#### DATASET EXTRACT

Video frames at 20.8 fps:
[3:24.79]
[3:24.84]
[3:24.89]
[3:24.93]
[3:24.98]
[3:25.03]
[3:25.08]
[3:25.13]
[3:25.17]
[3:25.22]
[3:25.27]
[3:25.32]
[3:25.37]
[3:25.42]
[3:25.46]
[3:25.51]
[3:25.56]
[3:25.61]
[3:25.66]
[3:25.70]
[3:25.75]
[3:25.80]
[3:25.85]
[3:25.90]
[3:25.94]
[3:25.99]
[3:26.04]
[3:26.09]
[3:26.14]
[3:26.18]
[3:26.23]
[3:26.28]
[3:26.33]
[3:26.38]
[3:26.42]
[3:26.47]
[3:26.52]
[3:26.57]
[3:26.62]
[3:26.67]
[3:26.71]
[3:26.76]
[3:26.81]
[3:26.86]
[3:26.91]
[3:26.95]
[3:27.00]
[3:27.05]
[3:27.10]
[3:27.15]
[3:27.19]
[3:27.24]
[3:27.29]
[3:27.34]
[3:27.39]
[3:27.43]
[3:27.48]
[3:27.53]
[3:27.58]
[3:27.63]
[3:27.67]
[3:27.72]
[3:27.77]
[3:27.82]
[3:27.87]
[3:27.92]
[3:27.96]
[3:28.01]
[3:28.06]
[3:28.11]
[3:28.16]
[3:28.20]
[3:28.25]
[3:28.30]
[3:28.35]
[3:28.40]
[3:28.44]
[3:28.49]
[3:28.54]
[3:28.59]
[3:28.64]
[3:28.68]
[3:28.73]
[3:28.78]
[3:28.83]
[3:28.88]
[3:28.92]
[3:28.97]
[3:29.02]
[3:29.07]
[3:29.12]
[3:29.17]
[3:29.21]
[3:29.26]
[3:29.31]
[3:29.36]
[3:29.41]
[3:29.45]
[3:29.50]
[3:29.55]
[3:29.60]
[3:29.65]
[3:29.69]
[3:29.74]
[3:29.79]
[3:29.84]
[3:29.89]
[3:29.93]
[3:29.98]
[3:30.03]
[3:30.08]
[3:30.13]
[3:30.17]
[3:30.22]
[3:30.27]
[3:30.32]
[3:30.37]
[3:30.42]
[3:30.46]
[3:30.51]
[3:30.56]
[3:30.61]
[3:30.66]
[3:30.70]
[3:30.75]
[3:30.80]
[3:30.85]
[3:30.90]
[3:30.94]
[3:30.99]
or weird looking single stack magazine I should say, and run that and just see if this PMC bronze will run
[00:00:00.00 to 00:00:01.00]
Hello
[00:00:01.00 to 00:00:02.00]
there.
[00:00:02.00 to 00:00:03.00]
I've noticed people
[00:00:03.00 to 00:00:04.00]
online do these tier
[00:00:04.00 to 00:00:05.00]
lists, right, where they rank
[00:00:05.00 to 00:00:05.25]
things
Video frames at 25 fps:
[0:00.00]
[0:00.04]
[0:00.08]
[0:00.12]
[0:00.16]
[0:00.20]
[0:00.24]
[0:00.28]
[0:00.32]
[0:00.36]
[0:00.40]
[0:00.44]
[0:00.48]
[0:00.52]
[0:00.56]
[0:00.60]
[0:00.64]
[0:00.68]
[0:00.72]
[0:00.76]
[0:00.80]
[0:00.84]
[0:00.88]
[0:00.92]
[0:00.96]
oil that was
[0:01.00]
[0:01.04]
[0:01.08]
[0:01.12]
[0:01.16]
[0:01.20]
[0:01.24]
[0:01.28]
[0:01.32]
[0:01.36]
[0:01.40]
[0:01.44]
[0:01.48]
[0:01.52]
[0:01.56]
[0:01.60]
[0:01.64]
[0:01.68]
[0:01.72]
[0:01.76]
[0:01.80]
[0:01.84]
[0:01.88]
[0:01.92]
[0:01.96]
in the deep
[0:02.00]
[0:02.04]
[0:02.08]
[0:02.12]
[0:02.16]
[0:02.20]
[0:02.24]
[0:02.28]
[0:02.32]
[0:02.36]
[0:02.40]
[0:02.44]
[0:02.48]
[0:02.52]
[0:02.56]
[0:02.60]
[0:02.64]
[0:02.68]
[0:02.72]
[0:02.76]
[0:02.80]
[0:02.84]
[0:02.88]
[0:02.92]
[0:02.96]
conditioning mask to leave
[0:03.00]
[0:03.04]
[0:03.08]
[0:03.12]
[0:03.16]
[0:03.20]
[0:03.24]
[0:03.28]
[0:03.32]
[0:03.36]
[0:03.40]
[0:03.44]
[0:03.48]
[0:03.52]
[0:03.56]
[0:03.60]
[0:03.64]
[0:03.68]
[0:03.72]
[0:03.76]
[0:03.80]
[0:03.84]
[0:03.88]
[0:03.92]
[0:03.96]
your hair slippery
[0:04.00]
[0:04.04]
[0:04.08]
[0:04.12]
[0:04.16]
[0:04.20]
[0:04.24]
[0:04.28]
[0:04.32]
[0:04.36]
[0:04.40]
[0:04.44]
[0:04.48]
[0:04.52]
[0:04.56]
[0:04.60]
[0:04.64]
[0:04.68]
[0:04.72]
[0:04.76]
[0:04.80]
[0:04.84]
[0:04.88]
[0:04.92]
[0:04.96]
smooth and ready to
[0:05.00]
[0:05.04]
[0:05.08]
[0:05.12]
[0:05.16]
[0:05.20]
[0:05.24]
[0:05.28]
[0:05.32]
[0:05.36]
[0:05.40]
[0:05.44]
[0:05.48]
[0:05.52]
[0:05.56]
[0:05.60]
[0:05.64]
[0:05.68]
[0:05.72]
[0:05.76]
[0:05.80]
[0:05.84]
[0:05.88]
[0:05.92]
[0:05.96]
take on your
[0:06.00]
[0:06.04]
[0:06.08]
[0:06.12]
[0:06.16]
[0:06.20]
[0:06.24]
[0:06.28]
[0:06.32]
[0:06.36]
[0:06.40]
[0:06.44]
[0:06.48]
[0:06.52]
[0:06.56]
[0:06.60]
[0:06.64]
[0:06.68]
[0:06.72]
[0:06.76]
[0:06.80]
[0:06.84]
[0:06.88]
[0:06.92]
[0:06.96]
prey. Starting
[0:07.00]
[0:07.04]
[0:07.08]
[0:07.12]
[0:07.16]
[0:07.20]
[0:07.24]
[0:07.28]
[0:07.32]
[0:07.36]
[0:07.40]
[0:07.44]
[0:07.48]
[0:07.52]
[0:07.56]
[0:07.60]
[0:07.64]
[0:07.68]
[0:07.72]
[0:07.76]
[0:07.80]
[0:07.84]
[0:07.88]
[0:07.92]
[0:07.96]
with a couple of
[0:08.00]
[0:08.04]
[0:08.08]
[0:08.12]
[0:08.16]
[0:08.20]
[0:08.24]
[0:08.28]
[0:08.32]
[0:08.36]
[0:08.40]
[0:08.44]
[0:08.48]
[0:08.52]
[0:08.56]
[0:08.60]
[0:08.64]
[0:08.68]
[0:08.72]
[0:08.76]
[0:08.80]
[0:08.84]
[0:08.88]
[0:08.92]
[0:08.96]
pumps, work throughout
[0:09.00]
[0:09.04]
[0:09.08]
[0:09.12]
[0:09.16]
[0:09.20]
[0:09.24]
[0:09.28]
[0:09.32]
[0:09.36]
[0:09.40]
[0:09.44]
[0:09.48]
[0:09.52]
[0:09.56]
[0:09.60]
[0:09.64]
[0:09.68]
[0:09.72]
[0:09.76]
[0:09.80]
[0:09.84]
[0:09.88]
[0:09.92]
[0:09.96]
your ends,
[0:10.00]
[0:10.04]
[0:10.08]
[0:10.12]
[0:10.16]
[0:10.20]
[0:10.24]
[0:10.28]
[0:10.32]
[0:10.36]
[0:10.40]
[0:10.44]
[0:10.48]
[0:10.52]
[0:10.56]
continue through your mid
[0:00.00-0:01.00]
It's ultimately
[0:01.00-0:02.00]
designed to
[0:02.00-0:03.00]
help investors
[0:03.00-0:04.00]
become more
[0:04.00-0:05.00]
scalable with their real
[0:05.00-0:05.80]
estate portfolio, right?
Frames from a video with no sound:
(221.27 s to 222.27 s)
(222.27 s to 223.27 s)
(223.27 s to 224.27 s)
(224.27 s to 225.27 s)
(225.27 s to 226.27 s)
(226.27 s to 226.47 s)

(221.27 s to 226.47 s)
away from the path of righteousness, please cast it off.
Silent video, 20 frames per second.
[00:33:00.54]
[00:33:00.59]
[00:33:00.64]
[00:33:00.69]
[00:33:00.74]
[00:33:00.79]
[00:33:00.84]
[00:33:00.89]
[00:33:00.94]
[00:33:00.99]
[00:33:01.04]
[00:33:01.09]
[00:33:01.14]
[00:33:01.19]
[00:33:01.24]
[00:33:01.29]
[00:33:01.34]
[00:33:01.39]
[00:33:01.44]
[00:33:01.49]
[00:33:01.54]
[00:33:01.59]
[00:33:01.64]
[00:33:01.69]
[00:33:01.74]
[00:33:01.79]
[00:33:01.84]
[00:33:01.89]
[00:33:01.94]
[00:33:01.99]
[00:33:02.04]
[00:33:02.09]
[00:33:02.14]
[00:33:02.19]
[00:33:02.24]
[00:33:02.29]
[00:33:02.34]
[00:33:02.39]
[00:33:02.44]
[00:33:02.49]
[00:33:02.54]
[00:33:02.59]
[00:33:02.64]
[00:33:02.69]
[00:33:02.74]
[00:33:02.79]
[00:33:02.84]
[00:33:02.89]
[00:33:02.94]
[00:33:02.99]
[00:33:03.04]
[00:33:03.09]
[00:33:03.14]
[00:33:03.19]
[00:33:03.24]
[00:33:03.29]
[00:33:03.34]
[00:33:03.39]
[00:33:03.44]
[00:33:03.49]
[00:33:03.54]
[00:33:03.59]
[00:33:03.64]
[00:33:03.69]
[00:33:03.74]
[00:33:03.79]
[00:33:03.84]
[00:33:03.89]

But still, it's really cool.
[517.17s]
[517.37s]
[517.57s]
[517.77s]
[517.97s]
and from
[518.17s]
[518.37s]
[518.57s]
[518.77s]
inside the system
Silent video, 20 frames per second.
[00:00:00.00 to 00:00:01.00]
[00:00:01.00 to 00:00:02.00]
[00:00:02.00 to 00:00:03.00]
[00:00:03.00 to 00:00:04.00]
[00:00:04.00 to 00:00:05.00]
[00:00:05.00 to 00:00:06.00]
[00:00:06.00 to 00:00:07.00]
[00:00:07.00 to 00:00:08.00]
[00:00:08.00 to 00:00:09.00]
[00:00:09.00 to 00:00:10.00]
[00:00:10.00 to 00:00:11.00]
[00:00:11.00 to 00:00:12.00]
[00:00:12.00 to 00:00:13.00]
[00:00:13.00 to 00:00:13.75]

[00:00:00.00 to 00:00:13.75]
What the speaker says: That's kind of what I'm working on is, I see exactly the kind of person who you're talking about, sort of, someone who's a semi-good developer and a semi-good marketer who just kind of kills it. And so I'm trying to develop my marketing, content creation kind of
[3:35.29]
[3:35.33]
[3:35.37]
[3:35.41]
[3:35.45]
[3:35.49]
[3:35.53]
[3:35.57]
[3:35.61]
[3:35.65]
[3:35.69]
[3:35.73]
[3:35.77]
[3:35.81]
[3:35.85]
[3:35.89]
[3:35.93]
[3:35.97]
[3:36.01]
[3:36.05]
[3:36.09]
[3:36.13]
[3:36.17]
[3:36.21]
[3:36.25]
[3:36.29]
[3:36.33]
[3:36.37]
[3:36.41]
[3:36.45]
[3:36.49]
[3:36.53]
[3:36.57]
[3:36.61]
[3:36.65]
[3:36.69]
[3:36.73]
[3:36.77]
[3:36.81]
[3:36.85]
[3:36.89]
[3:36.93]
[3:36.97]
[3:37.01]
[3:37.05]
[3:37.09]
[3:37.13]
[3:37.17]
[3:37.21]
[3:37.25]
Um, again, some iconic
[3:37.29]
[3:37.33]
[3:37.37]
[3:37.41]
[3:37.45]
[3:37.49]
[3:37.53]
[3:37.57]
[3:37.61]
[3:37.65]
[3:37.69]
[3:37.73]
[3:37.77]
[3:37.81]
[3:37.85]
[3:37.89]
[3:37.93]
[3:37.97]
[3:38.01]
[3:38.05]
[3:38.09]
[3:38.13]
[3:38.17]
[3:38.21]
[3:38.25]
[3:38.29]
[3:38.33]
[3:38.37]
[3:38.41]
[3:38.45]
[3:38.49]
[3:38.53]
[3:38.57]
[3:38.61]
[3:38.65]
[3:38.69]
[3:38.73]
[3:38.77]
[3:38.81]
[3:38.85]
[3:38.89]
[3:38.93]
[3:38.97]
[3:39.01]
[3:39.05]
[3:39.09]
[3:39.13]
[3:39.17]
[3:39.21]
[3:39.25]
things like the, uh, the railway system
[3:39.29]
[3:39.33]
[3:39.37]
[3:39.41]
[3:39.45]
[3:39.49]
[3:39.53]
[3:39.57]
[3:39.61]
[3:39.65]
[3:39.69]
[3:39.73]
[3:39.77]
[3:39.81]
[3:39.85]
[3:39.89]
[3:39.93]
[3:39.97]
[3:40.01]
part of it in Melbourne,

########

Take the entries above and return only the lines from the one with "[00:33:03.59]" to the one with "[00:00:06.00 to 00:00:07.00]", both included, unchanged.

[00:33:03.59]
[00:33:03.64]
[00:33:03.69]
[00:33:03.74]
[00:33:03.79]
[00:33:03.84]
[00:33:03.89]

But still, it's really cool.
[517.17s]
[517.37s]
[517.57s]
[517.77s]
[517.97s]
and from
[518.17s]
[518.37s]
[518.57s]
[518.77s]
inside the system
Silent video, 20 frames per second.
[00:00:00.00 to 00:00:01.00]
[00:00:01.00 to 00:00:02.00]
[00:00:02.00 to 00:00:03.00]
[00:00:03.00 to 00:00:04.00]
[00:00:04.00 to 00:00:05.00]
[00:00:05.00 to 00:00:06.00]
[00:00:06.00 to 00:00:07.00]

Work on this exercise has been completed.